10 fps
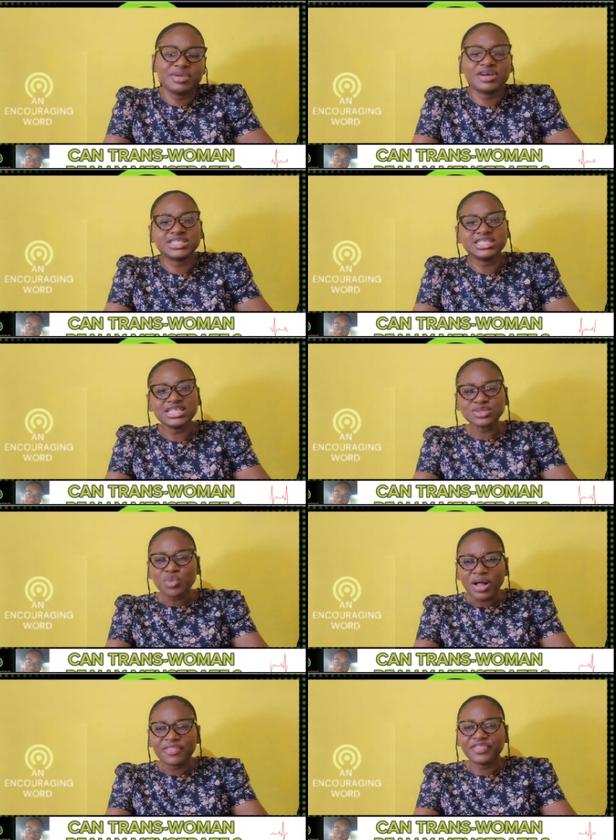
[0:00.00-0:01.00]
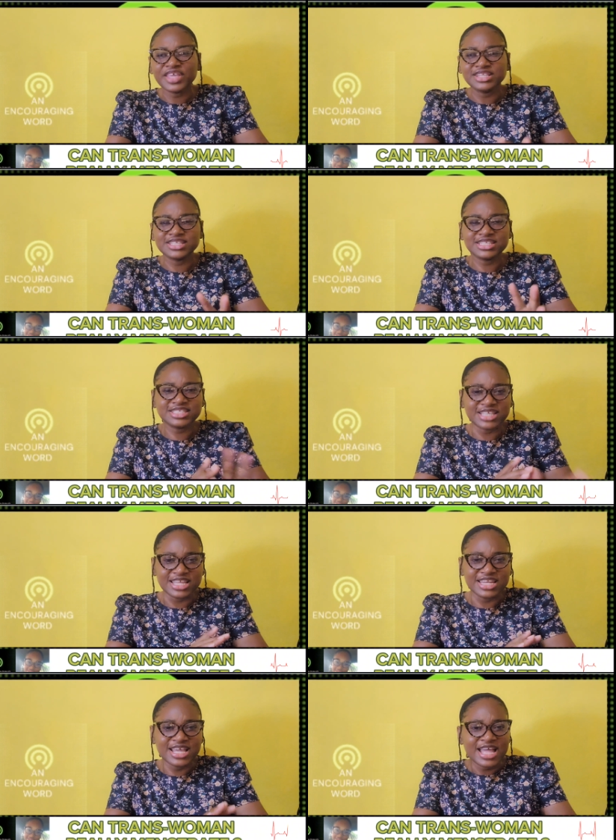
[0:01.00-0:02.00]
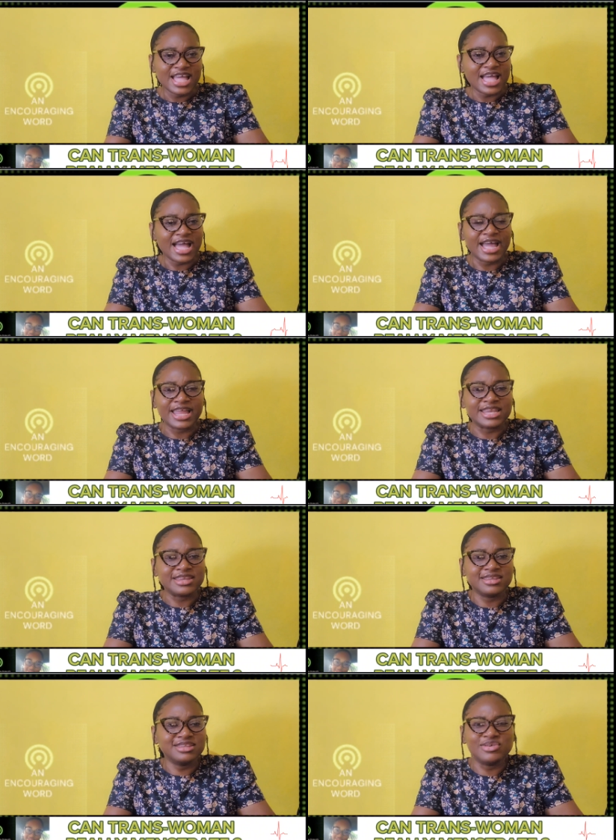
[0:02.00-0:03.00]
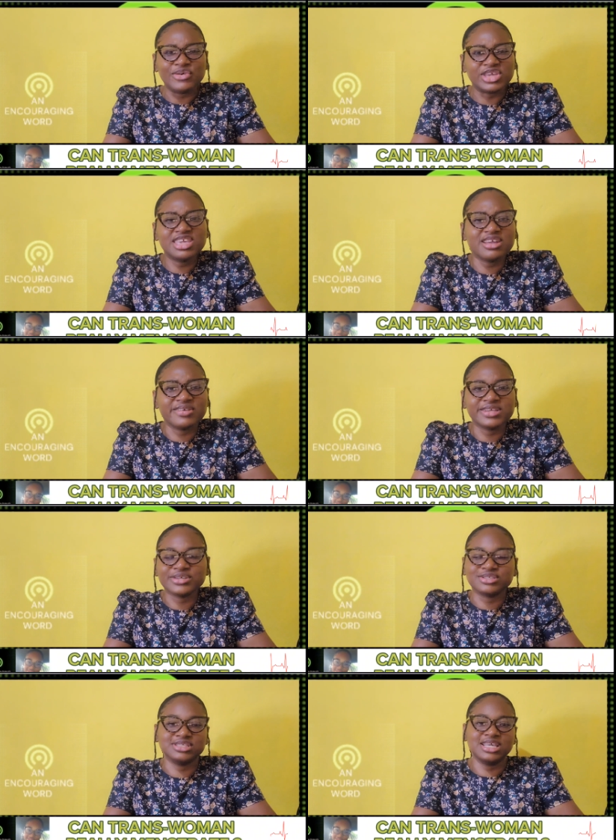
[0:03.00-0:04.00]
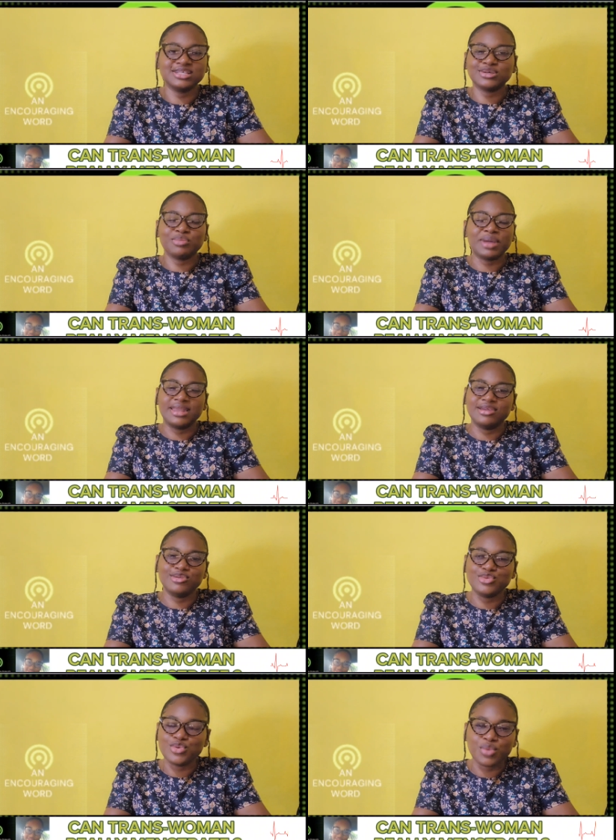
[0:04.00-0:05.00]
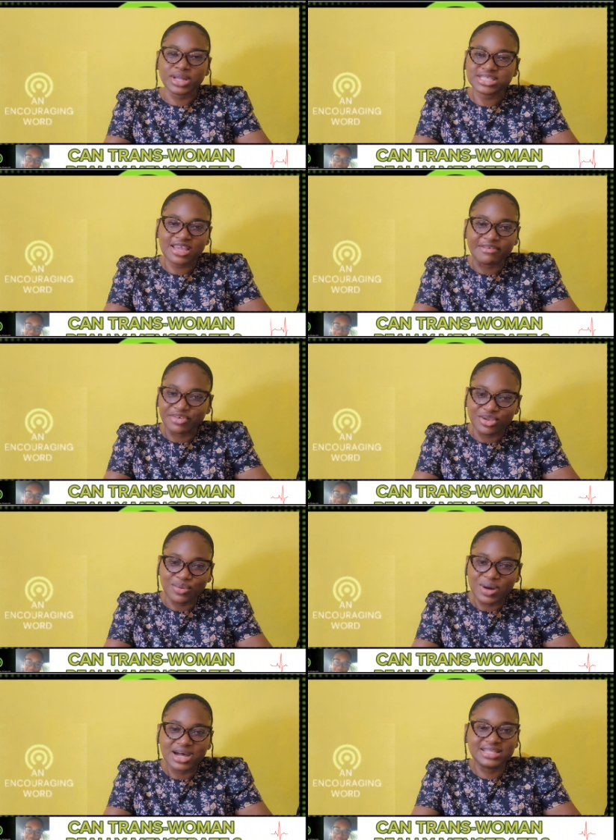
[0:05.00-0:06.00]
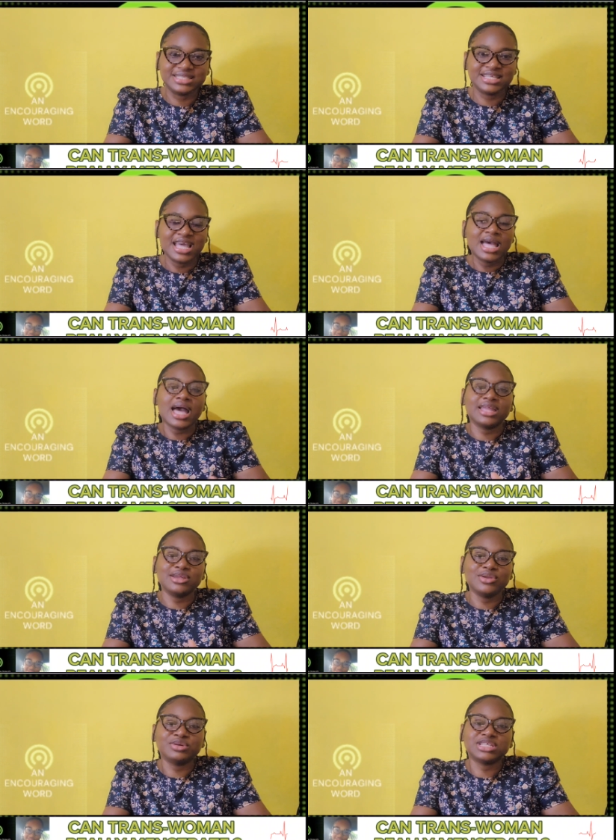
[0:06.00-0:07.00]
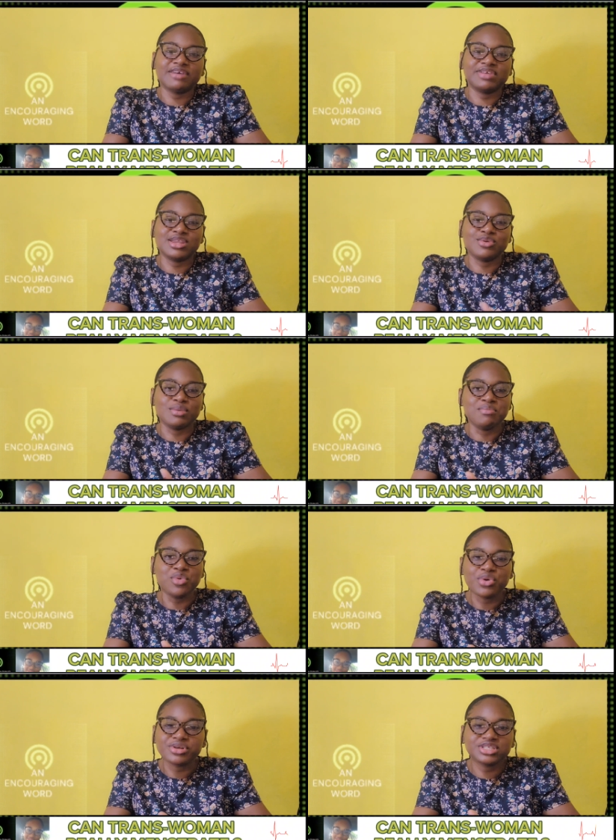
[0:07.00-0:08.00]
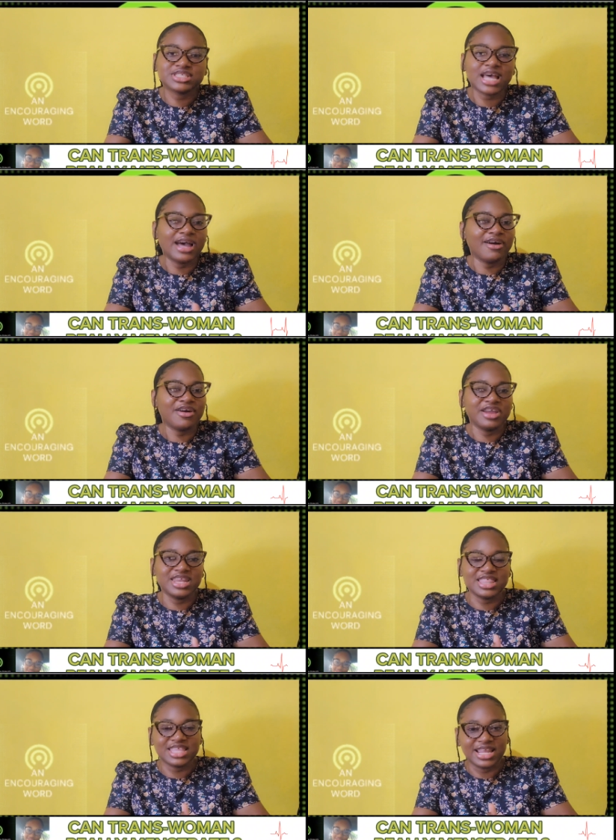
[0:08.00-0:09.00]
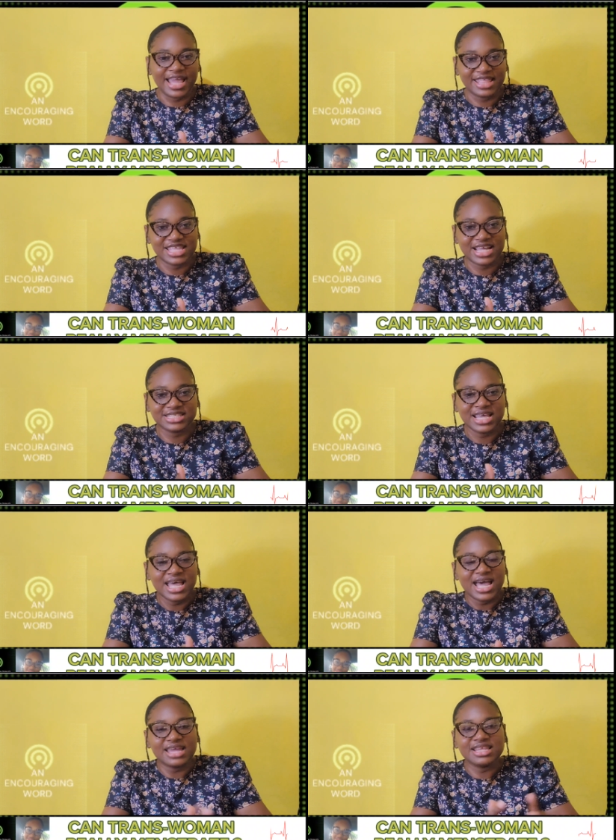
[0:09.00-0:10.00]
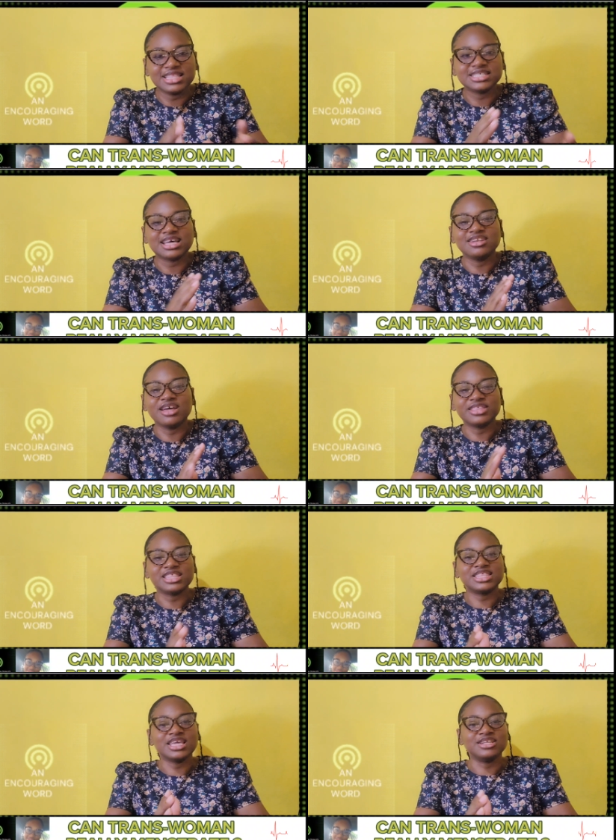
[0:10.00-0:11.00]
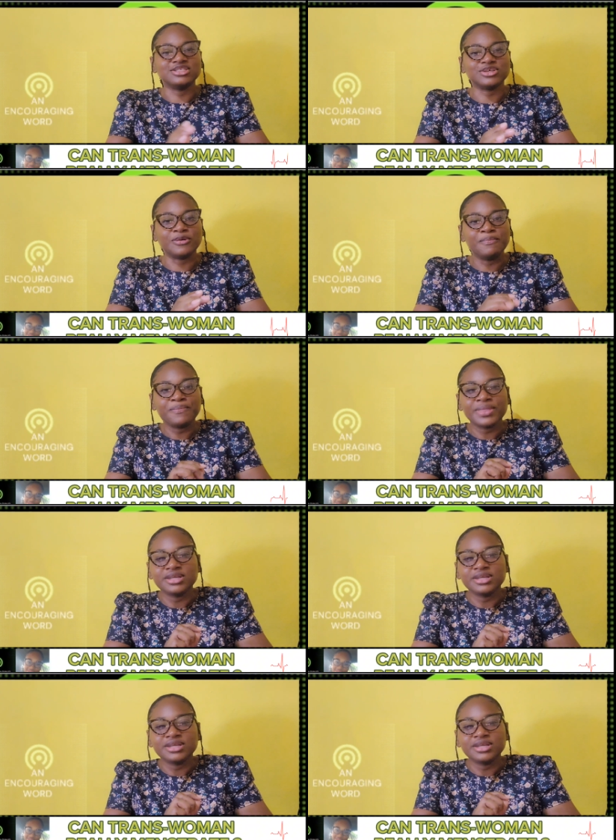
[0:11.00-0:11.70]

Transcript: because it is one thing to sin and you don't care you just get up and you do whatever you want and you don't have any remorse uh, or anything like that and it is another thing to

### Task requirements
Only what runs from the line containing "[0:04.00-0:05.00]" through the end of the entries above should be extracted, exactly and without pictures.

### Result of this task
[0:04.00-0:05.00]
[0:05.00-0:06.00]
[0:06.00-0:07.00]
[0:07.00-0:08.00]
[0:08.00-0:09.00]
[0:09.00-0:10.00]
[0:10.00-0:11.00]
[0:11.00-0:11.70]

Transcript: because it is one thing to sin and you don't care you just get up and you do whatever you want and you don't have any remorse uh, or anything like that and it is another thing to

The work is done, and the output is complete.